EXERCISE: Only the lines below from the one containing "(437.53 s to 438.53 s)" through the one containing "(424.53 s to 455.18 s)" belong in the answer, set down exactly, with the pictures left out.

GIVEN RECORDS:
--------------------------------

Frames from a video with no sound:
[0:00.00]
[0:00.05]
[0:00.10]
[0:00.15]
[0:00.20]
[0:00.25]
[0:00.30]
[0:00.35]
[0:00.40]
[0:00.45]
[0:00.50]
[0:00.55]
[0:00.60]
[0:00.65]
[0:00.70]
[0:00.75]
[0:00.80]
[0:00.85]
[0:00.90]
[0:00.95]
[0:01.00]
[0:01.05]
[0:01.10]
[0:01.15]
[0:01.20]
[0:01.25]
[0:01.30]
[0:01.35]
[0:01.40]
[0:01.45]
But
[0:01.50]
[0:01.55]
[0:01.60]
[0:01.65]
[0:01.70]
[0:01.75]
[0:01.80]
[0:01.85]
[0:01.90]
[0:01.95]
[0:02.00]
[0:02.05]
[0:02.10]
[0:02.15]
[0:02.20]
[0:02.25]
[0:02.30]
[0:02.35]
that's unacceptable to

--------------------------------

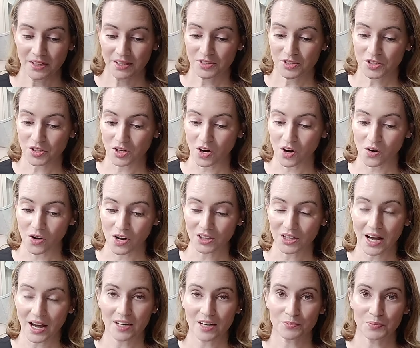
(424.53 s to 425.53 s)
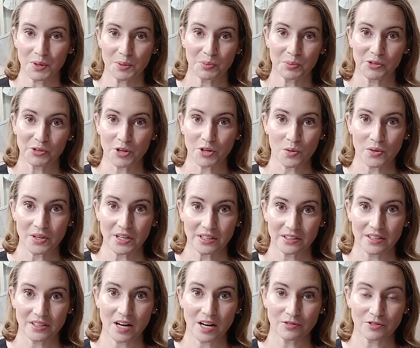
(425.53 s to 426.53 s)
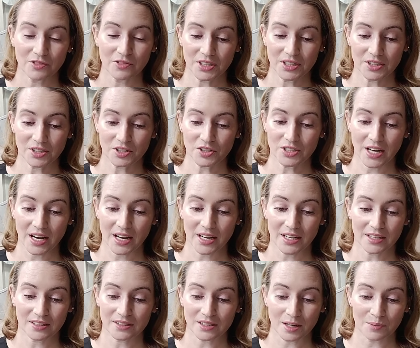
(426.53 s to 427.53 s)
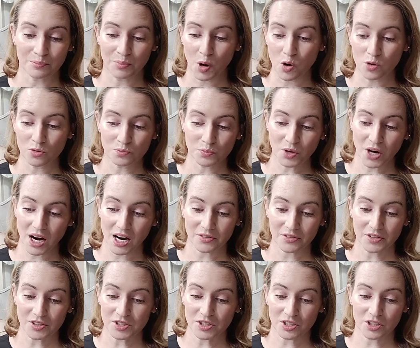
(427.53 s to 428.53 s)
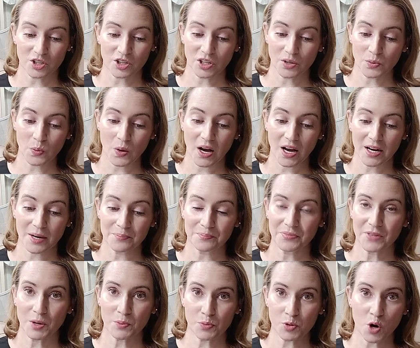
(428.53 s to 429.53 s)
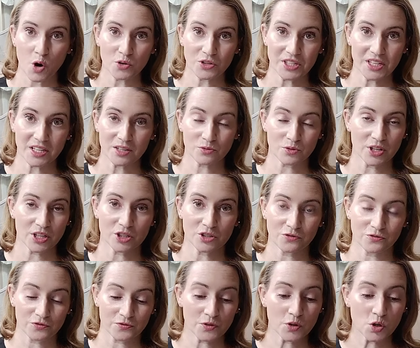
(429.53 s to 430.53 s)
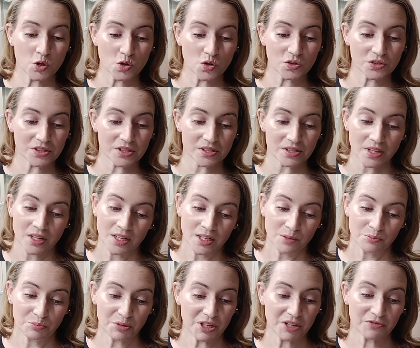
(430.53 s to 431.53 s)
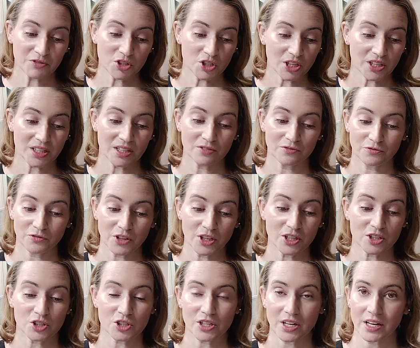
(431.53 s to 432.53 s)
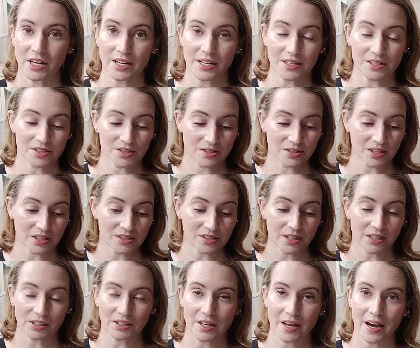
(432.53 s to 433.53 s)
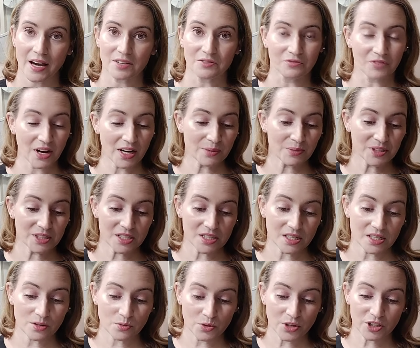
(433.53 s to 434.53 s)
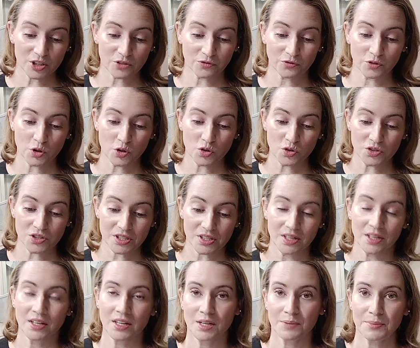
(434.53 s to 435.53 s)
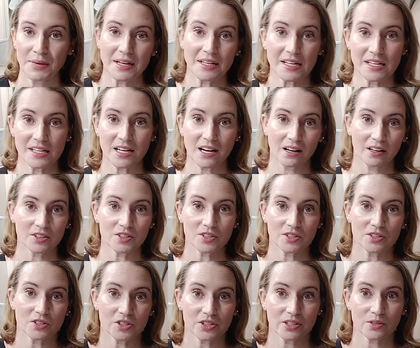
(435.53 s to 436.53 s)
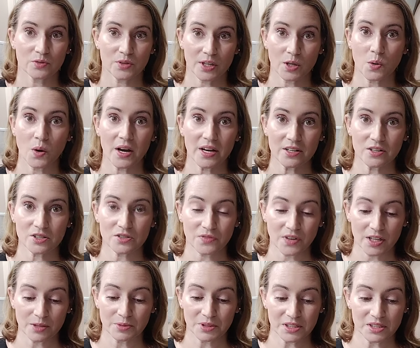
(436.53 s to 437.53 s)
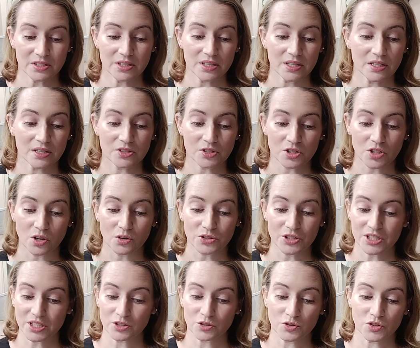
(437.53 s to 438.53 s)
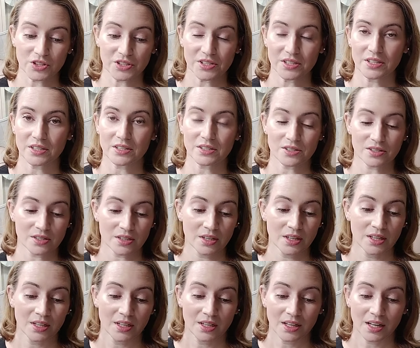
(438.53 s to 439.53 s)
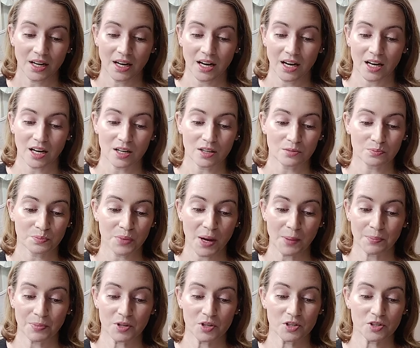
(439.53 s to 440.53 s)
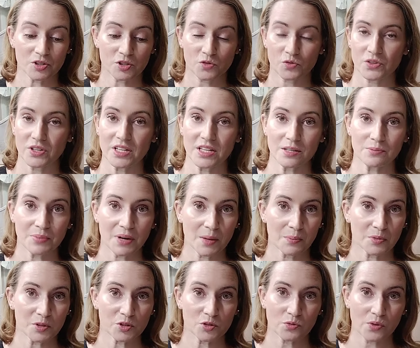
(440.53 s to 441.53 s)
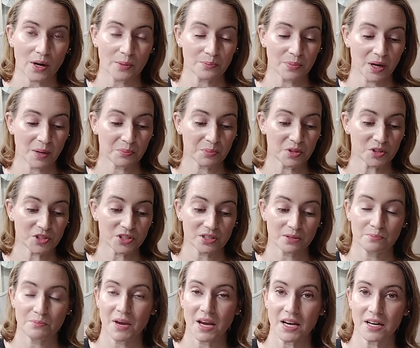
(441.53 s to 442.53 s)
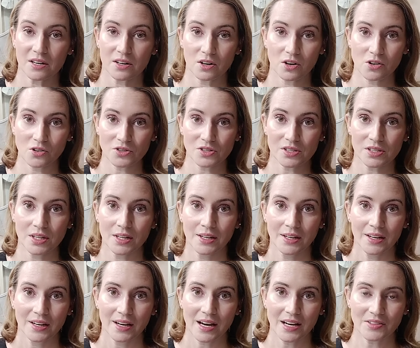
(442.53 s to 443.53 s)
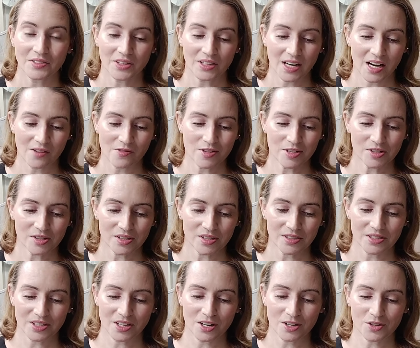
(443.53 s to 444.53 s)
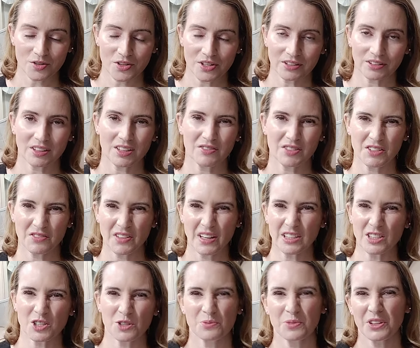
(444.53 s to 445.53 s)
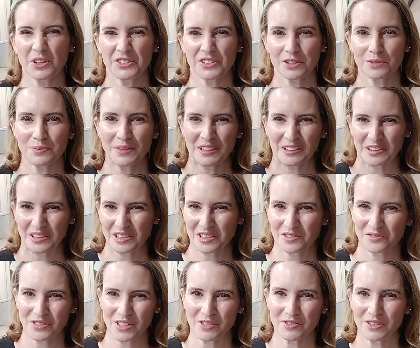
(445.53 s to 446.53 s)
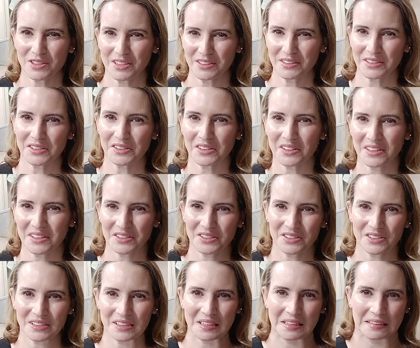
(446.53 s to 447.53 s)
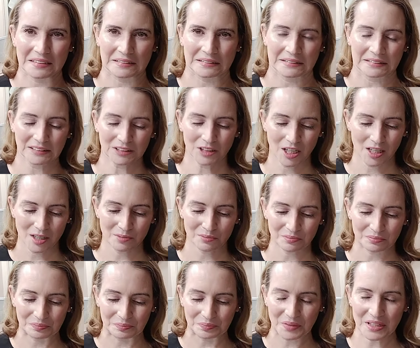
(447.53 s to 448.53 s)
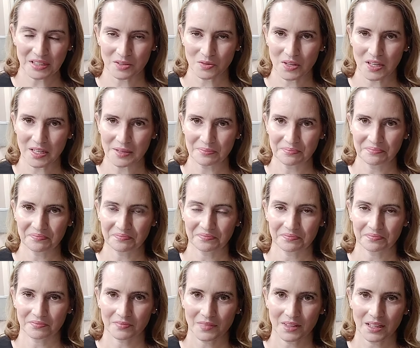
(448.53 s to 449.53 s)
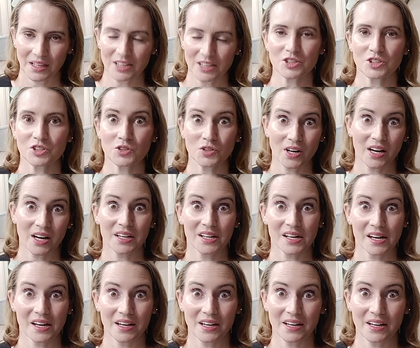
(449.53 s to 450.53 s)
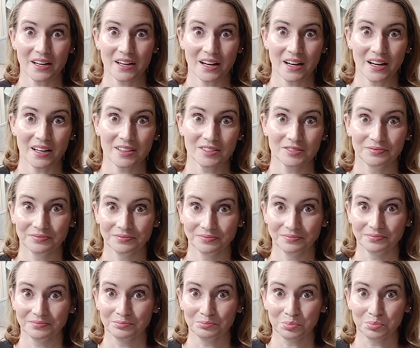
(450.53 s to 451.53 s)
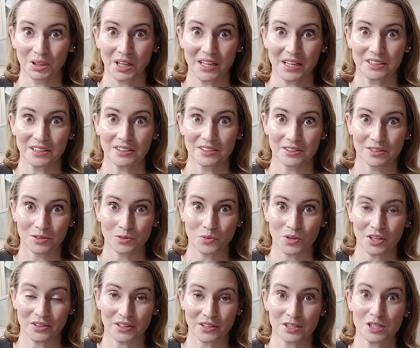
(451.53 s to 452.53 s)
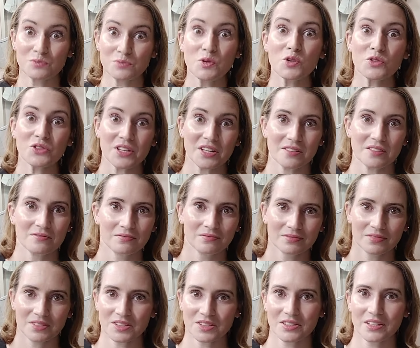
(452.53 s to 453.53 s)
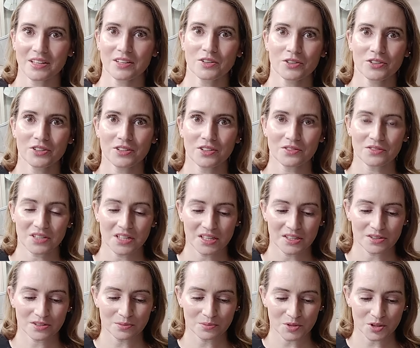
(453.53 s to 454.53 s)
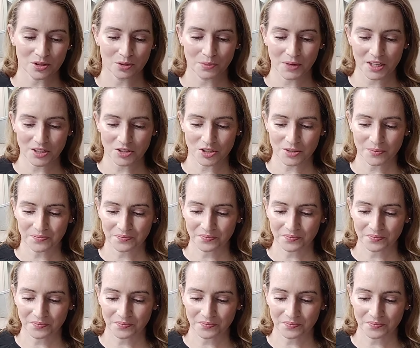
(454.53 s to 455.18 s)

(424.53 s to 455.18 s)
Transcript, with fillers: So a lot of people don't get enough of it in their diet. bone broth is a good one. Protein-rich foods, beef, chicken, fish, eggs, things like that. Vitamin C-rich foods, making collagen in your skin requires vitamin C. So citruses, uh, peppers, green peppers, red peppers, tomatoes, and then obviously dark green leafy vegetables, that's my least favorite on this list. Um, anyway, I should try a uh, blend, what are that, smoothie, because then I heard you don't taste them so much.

--------------------------------

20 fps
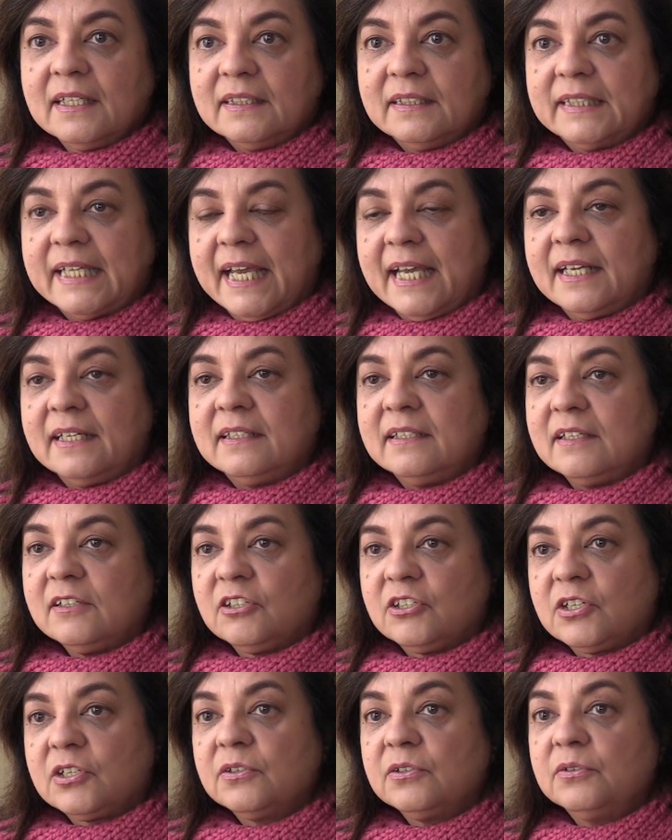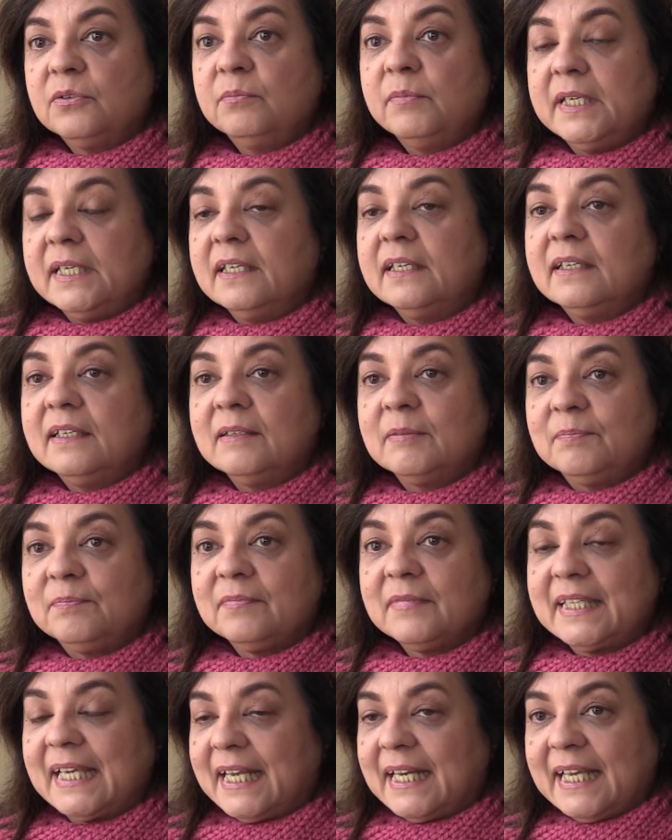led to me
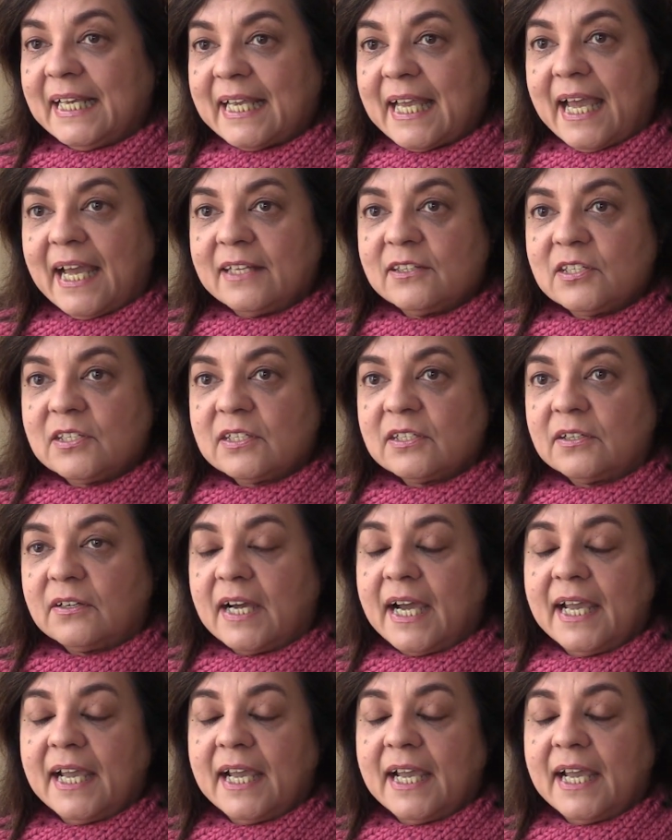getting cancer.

--------------------------------

COMPLETED TASK:
(437.53 s to 438.53 s)
(438.53 s to 439.53 s)
(439.53 s to 440.53 s)
(440.53 s to 441.53 s)
(441.53 s to 442.53 s)
(442.53 s to 443.53 s)
(443.53 s to 444.53 s)
(444.53 s to 445.53 s)
(445.53 s to 446.53 s)
(446.53 s to 447.53 s)
(447.53 s to 448.53 s)
(448.53 s to 449.53 s)
(449.53 s to 450.53 s)
(450.53 s to 451.53 s)
(451.53 s to 452.53 s)
(452.53 s to 453.53 s)
(453.53 s to 454.53 s)
(454.53 s to 455.18 s)

(424.53 s to 455.18 s)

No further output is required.